The report represents progress in illuminating the question of intergenerational fairness. It is very encouraging that the Office for National Statistics, run by another former member of the Lancaster University council, Sir Ian Diamond, is responding positively to its conclusions and, hopefully, is helpfully going to give us more information on whether this is a real problem, as I think it is, or not, as some other noble Lords believe.

I think it is a real problem when it comes to the question, “Where do Governments make their choices when they face harsh decisions on public spending?” In the 2010s the coalition and then the Conservative Government got that badly wrong. They prioritised preserving benefits for the over-60s while cutting them for families, which is one reason why child poverty is rising in such an alarming way. They showed that we were not all this together through the necessary austerity of these years. We chose to back one generation over another, and that was a great mistake.

We also face a grim financial position for the future—the noble Lord, Lord Price, painted the financial backcloth very well—and choices are going to become more acute. We have to face the fact that the welfare state that we have is unsustainable on the present tax base because of demographic pressures. That means the pressures of the rising demands of health and pensions and addressing the crisis in social care will increase public spending and, unless we are prepared to make our tax base more generous, we will not be able to afford to fund our services as they should be funded. The Covid crisis has made those choices worse. It has shown how threadbare our welfare safety net is and how deep the problem is of low pay in many sectors of the economy, particularly in essential public services. So we are going to face tough choices soon and my big fear is that crucial investments, such as in education, will be squeezed in the face of a Government who once again decide to prioritise the older age groups.

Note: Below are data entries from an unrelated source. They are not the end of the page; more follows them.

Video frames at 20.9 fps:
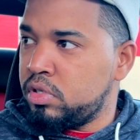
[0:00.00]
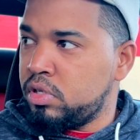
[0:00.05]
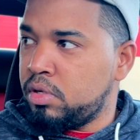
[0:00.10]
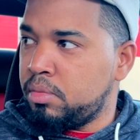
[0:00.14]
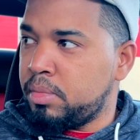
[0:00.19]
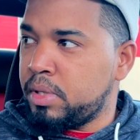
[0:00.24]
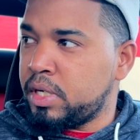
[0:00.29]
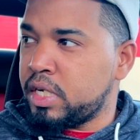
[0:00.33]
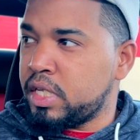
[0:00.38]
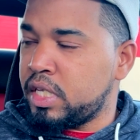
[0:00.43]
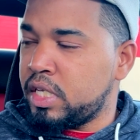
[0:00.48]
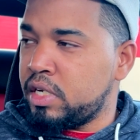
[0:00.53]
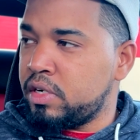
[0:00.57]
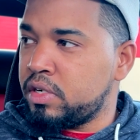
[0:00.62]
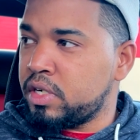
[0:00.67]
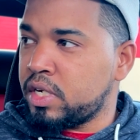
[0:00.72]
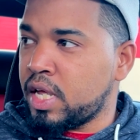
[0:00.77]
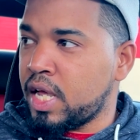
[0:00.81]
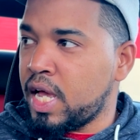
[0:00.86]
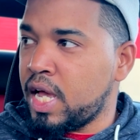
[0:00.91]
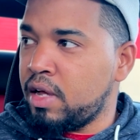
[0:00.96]
about 1.5
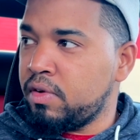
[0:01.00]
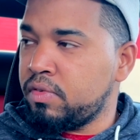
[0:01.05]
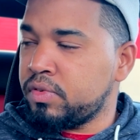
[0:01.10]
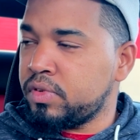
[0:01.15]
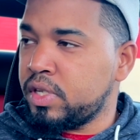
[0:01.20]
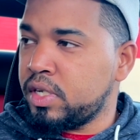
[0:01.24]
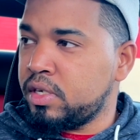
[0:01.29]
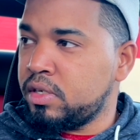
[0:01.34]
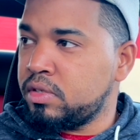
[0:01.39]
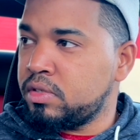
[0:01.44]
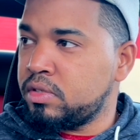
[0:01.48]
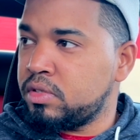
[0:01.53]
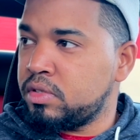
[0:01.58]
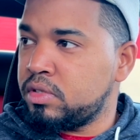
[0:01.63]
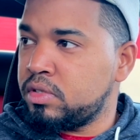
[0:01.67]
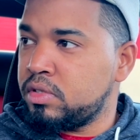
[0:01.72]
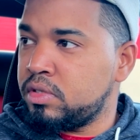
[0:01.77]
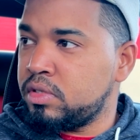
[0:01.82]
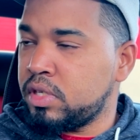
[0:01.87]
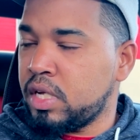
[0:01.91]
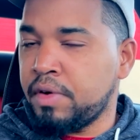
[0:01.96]
years now.
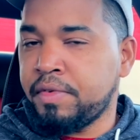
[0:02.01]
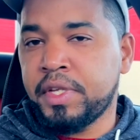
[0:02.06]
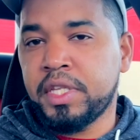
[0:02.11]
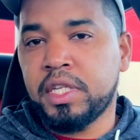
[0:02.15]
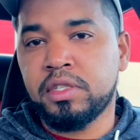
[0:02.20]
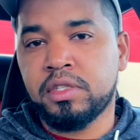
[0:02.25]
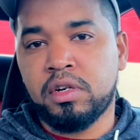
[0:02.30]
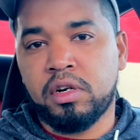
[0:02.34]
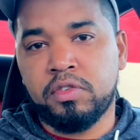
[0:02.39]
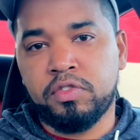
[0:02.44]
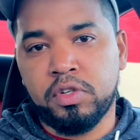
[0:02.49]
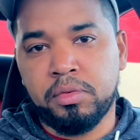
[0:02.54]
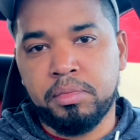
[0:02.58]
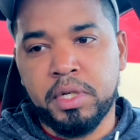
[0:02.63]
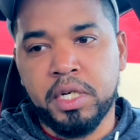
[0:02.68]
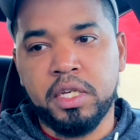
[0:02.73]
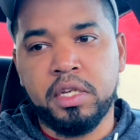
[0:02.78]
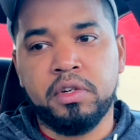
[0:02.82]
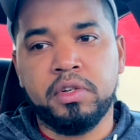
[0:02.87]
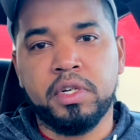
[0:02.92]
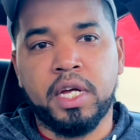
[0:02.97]
I've had this car for
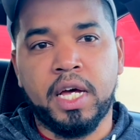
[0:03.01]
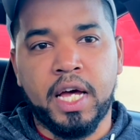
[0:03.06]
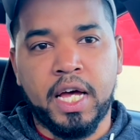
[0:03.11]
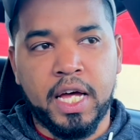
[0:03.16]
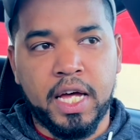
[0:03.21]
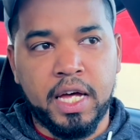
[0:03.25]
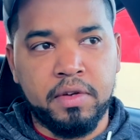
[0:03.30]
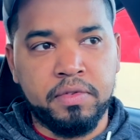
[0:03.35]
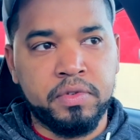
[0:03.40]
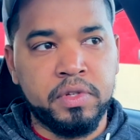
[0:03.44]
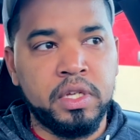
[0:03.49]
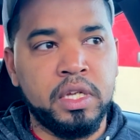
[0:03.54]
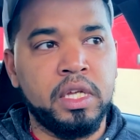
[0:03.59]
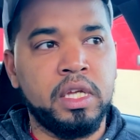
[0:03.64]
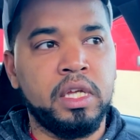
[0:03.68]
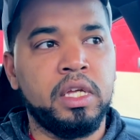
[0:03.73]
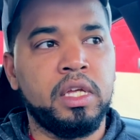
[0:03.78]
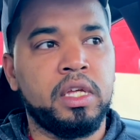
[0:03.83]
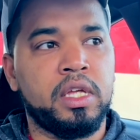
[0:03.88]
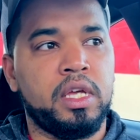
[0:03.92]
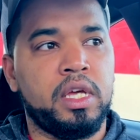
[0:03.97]
about 1.5
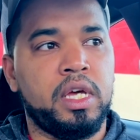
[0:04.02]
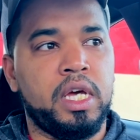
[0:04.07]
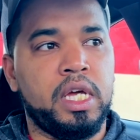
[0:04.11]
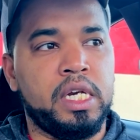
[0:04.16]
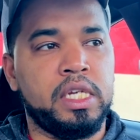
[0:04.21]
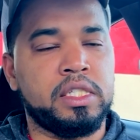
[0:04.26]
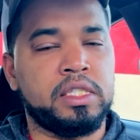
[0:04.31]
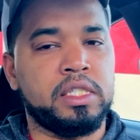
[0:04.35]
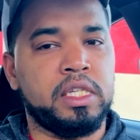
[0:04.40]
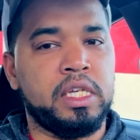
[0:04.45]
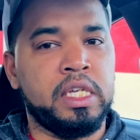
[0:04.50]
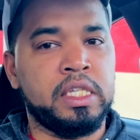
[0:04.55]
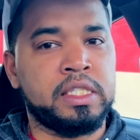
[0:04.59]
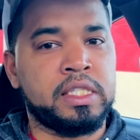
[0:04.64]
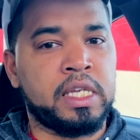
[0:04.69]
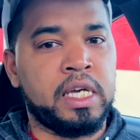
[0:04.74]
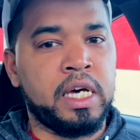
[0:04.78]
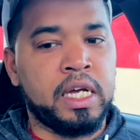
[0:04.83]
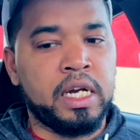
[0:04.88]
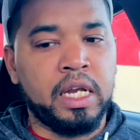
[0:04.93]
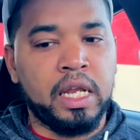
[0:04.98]
years, and it's
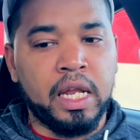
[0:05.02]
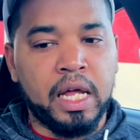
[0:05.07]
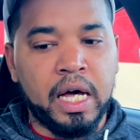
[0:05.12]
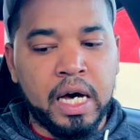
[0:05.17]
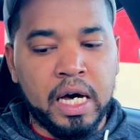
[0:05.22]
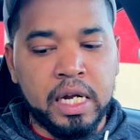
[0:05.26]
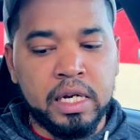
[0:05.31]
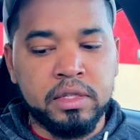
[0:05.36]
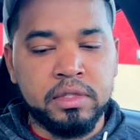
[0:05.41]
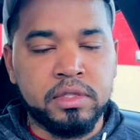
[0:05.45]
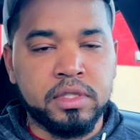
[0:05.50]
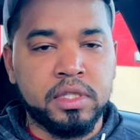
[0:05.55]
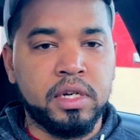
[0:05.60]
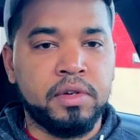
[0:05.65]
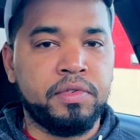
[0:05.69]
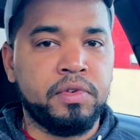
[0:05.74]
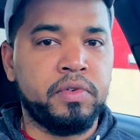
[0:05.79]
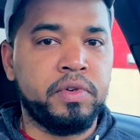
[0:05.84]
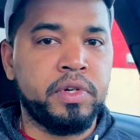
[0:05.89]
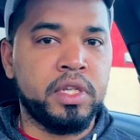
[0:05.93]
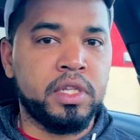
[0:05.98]
got a lot of
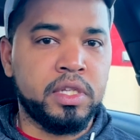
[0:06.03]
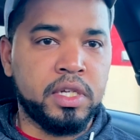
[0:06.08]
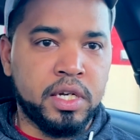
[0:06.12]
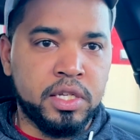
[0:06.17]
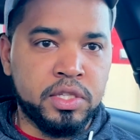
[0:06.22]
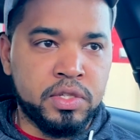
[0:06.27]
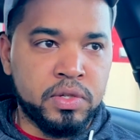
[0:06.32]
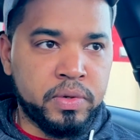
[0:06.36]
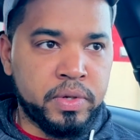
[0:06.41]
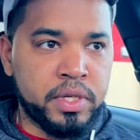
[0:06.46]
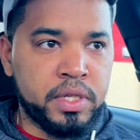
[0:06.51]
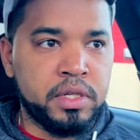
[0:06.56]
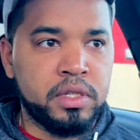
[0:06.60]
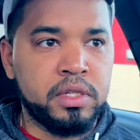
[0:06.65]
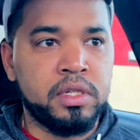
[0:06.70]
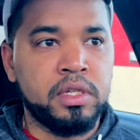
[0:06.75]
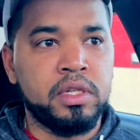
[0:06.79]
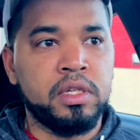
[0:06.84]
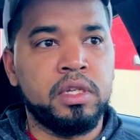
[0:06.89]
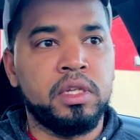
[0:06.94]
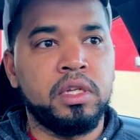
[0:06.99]
stuff already done to it,
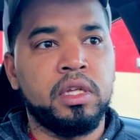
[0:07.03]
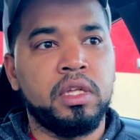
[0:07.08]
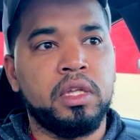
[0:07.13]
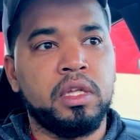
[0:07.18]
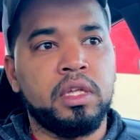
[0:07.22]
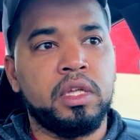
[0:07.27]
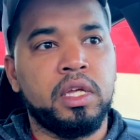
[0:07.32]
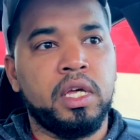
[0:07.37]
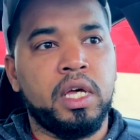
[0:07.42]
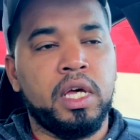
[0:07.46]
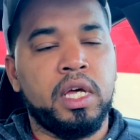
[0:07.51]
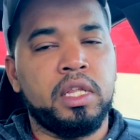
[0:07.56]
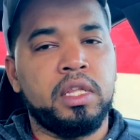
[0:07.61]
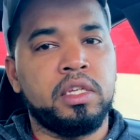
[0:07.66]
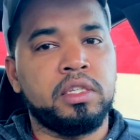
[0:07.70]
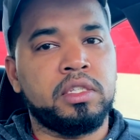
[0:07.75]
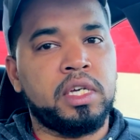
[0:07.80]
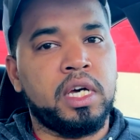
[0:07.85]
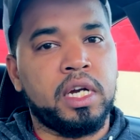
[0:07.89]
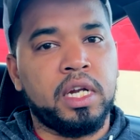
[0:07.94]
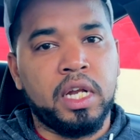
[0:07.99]
and
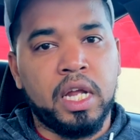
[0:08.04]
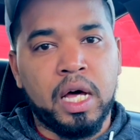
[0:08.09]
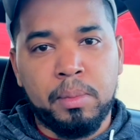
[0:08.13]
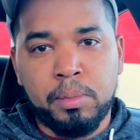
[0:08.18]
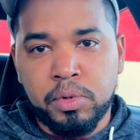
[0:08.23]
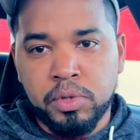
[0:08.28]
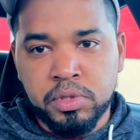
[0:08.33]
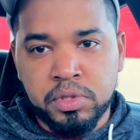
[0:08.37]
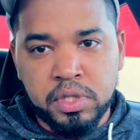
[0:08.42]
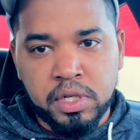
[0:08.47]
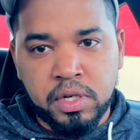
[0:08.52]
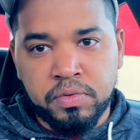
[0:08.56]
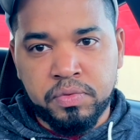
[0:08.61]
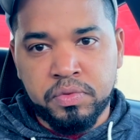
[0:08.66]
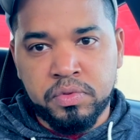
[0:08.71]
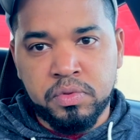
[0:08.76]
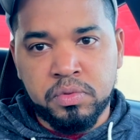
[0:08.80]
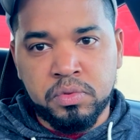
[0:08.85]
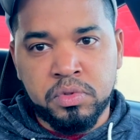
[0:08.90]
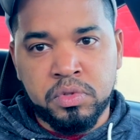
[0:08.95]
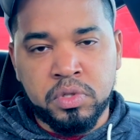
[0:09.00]
it's got a lot more stuff
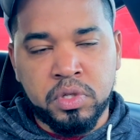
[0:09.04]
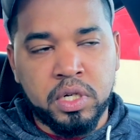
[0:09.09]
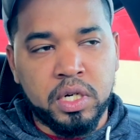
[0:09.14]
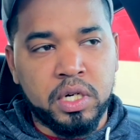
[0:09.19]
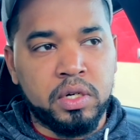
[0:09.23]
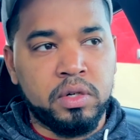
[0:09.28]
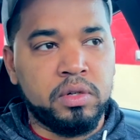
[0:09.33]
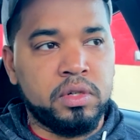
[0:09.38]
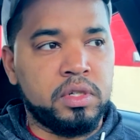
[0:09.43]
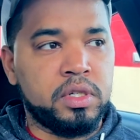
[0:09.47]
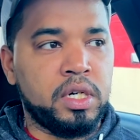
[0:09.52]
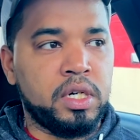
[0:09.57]
to go.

Of course, some of this can be addressed by some increase in taxation, which I favour, and I hope the Chancellor addresses that in his Budgets this year. We need a reform of council tax into a much fairer property tax. We need to equalise capital gains tax with income. We need to tackle tax expenditures, which are far too generous towards the wealthy on saving for their pensions. All those things are right. but our society is still going to be faced with very tough choices. The question is whether the political power of the elderly once again win out or we can actually find the will not to ignore the needs and opportunities of the young—because this must not be allowed to happen.